Nothing in the entries may be altered; copy them in full.

Provided material
BEGIN

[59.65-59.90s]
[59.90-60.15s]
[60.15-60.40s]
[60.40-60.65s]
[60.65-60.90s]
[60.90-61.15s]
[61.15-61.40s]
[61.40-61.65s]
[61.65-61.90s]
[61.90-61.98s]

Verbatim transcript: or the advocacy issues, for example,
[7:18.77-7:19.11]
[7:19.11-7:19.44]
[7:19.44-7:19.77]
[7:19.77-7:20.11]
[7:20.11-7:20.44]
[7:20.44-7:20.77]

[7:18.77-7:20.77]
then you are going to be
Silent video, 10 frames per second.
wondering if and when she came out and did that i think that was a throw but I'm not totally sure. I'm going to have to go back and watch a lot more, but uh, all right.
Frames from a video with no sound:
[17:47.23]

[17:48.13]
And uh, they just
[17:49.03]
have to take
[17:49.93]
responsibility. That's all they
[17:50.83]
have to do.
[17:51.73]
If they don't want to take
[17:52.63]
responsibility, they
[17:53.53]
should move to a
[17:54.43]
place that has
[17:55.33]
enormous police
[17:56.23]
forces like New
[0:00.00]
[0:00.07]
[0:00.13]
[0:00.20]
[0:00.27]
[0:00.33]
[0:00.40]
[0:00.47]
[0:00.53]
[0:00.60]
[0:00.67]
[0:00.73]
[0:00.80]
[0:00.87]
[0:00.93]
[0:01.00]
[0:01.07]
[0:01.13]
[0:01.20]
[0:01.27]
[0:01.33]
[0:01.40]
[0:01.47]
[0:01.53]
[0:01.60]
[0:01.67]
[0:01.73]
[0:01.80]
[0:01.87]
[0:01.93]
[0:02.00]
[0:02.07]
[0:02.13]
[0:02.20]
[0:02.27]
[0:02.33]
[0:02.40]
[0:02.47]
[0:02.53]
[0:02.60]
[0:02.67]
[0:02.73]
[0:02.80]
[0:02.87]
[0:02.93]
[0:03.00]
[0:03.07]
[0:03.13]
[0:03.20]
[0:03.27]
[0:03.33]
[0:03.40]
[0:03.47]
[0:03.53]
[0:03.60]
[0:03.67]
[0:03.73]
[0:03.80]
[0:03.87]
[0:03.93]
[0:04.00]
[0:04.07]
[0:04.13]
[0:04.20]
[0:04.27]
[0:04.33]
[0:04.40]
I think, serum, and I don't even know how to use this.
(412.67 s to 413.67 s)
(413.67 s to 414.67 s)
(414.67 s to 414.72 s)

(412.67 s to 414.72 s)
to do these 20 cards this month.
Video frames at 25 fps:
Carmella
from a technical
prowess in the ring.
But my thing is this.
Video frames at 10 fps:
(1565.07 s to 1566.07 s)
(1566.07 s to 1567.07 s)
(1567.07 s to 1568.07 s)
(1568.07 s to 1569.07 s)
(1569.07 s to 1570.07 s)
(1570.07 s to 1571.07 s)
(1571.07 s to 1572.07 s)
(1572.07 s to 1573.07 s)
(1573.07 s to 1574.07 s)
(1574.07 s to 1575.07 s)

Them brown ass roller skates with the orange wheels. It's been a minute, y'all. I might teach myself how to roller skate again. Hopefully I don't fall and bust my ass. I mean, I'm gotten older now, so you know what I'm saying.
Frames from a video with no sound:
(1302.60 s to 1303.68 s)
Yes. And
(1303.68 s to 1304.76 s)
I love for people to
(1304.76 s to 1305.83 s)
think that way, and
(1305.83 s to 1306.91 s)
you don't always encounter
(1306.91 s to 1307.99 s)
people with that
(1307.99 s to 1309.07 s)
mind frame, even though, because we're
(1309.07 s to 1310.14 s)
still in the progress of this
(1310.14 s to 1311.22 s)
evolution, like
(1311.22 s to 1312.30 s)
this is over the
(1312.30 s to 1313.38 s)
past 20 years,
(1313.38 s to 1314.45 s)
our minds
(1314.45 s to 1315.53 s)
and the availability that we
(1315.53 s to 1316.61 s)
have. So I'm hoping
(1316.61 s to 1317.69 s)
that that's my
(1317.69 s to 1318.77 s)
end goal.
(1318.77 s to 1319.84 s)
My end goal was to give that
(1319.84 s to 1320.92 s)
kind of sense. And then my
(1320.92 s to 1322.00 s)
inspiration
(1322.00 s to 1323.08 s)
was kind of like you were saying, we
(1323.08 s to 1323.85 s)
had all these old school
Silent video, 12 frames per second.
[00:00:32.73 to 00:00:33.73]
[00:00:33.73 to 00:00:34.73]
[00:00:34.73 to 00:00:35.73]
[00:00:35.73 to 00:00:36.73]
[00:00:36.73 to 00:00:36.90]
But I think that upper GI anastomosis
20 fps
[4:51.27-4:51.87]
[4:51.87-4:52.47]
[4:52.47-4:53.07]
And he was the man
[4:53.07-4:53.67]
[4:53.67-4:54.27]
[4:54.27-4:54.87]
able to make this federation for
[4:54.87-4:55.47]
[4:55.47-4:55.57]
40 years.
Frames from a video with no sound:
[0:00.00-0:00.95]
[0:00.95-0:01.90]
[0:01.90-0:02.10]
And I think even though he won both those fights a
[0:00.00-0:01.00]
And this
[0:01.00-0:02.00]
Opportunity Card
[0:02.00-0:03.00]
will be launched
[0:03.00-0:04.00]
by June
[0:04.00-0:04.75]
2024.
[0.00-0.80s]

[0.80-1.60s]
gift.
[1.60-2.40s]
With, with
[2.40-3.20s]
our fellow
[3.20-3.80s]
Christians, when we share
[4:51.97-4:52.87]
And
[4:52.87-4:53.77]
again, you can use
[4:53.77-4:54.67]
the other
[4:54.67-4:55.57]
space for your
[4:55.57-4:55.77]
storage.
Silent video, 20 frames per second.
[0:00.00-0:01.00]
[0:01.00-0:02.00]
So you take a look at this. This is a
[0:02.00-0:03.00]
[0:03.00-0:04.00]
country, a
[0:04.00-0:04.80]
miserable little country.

END

Response
[59.65-59.90s]
[59.90-60.15s]
[60.15-60.40s]
[60.40-60.65s]
[60.65-60.90s]
[60.90-61.15s]
[61.15-61.40s]
[61.40-61.65s]
[61.65-61.90s]
[61.90-61.98s]

Verbatim transcript: or the advocacy issues, for example,
[7:18.77-7:19.11]
[7:19.11-7:19.44]
[7:19.44-7:19.77]
[7:19.77-7:20.11]
[7:20.11-7:20.44]
[7:20.44-7:20.77]

[7:18.77-7:20.77]
then you are going to be
Silent video, 10 frames per second.
wondering if and when she came out and did that i think that was a throw but I'm not totally sure. I'm going to have to go back and watch a lot more, but uh, all right.
Frames from a video with no sound:
[17:47.23]

[17:48.13]
And uh, they just
[17:49.03]
have to take
[17:49.93]
responsibility. That's all they
[17:50.83]
have to do.
[17:51.73]
If they don't want to take
[17:52.63]
responsibility, they
[17:53.53]
should move to a
[17:54.43]
place that has
[17:55.33]
enormous police
[17:56.23]
forces like New
[0:00.00]
[0:00.07]
[0:00.13]
[0:00.20]
[0:00.27]
[0:00.33]
[0:00.40]
[0:00.47]
[0:00.53]
[0:00.60]
[0:00.67]
[0:00.73]
[0:00.80]
[0:00.87]
[0:00.93]
[0:01.00]
[0:01.07]
[0:01.13]
[0:01.20]
[0:01.27]
[0:01.33]
[0:01.40]
[0:01.47]
[0:01.53]
[0:01.60]
[0:01.67]
[0:01.73]
[0:01.80]
[0:01.87]
[0:01.93]
[0:02.00]
[0:02.07]
[0:02.13]
[0:02.20]
[0:02.27]
[0:02.33]
[0:02.40]
[0:02.47]
[0:02.53]
[0:02.60]
[0:02.67]
[0:02.73]
[0:02.80]
[0:02.87]
[0:02.93]
[0:03.00]
[0:03.07]
[0:03.13]
[0:03.20]
[0:03.27]
[0:03.33]
[0:03.40]
[0:03.47]
[0:03.53]
[0:03.60]
[0:03.67]
[0:03.73]
[0:03.80]
[0:03.87]
[0:03.93]
[0:04.00]
[0:04.07]
[0:04.13]
[0:04.20]
[0:04.27]
[0:04.33]
[0:04.40]
I think, serum, and I don't even know how to use this.
(412.67 s to 413.67 s)
(413.67 s to 414.67 s)
(414.67 s to 414.72 s)

(412.67 s to 414.72 s)
to do these 20 cards this month.
Video frames at 25 fps:
Carmella
from a technical
prowess in the ring.
But my thing is this.
Video frames at 10 fps:
(1565.07 s to 1566.07 s)
(1566.07 s to 1567.07 s)
(1567.07 s to 1568.07 s)
(1568.07 s to 1569.07 s)
(1569.07 s to 1570.07 s)
(1570.07 s to 1571.07 s)
(1571.07 s to 1572.07 s)
(1572.07 s to 1573.07 s)
(1573.07 s to 1574.07 s)
(1574.07 s to 1575.07 s)

Them brown ass roller skates with the orange wheels. It's been a minute, y'all. I might teach myself how to roller skate again. Hopefully I don't fall and bust my ass. I mean, I'm gotten older now, so you know what I'm saying.
Frames from a video with no sound:
(1302.60 s to 1303.68 s)
Yes. And
(1303.68 s to 1304.76 s)
I love for people to
(1304.76 s to 1305.83 s)
think that way, and
(1305.83 s to 1306.91 s)
you don't always encounter
(1306.91 s to 1307.99 s)
people with that
(1307.99 s to 1309.07 s)
mind frame, even though, because we're
(1309.07 s to 1310.14 s)
still in the progress of this
(1310.14 s to 1311.22 s)
evolution, like
(1311.22 s to 1312.30 s)
this is over the
(1312.30 s to 1313.38 s)
past 20 years,
(1313.38 s to 1314.45 s)
our minds
(1314.45 s to 1315.53 s)
and the availability that we
(1315.53 s to 1316.61 s)
have. So I'm hoping
(1316.61 s to 1317.69 s)
that that's my
(1317.69 s to 1318.77 s)
end goal.
(1318.77 s to 1319.84 s)
My end goal was to give that
(1319.84 s to 1320.92 s)
kind of sense. And then my
(1320.92 s to 1322.00 s)
inspiration
(1322.00 s to 1323.08 s)
was kind of like you were saying, we
(1323.08 s to 1323.85 s)
had all these old school
Silent video, 12 frames per second.
[00:00:32.73 to 00:00:33.73]
[00:00:33.73 to 00:00:34.73]
[00:00:34.73 to 00:00:35.73]
[00:00:35.73 to 00:00:36.73]
[00:00:36.73 to 00:00:36.90]
But I think that upper GI anastomosis
20 fps
[4:51.27-4:51.87]
[4:51.87-4:52.47]
[4:52.47-4:53.07]
And he was the man
[4:53.07-4:53.67]
[4:53.67-4:54.27]
[4:54.27-4:54.87]
able to make this federation for
[4:54.87-4:55.47]
[4:55.47-4:55.57]
40 years.
Frames from a video with no sound:
[0:00.00-0:00.95]
[0:00.95-0:01.90]
[0:01.90-0:02.10]
And I think even though he won both those fights a
[0:00.00-0:01.00]
And this
[0:01.00-0:02.00]
Opportunity Card
[0:02.00-0:03.00]
will be launched
[0:03.00-0:04.00]
by June
[0:04.00-0:04.75]
2024.
[0.00-0.80s]

[0.80-1.60s]
gift.
[1.60-2.40s]
With, with
[2.40-3.20s]
our fellow
[3.20-3.80s]
Christians, when we share
[4:51.97-4:52.87]
And
[4:52.87-4:53.77]
again, you can use
[4:53.77-4:54.67]
the other
[4:54.67-4:55.57]
space for your
[4:55.57-4:55.77]
storage.
Silent video, 20 frames per second.
[0:00.00-0:01.00]
[0:01.00-0:02.00]
So you take a look at this. This is a
[0:02.00-0:03.00]
[0:03.00-0:04.00]
country, a
[0:04.00-0:04.80]
miserable little country.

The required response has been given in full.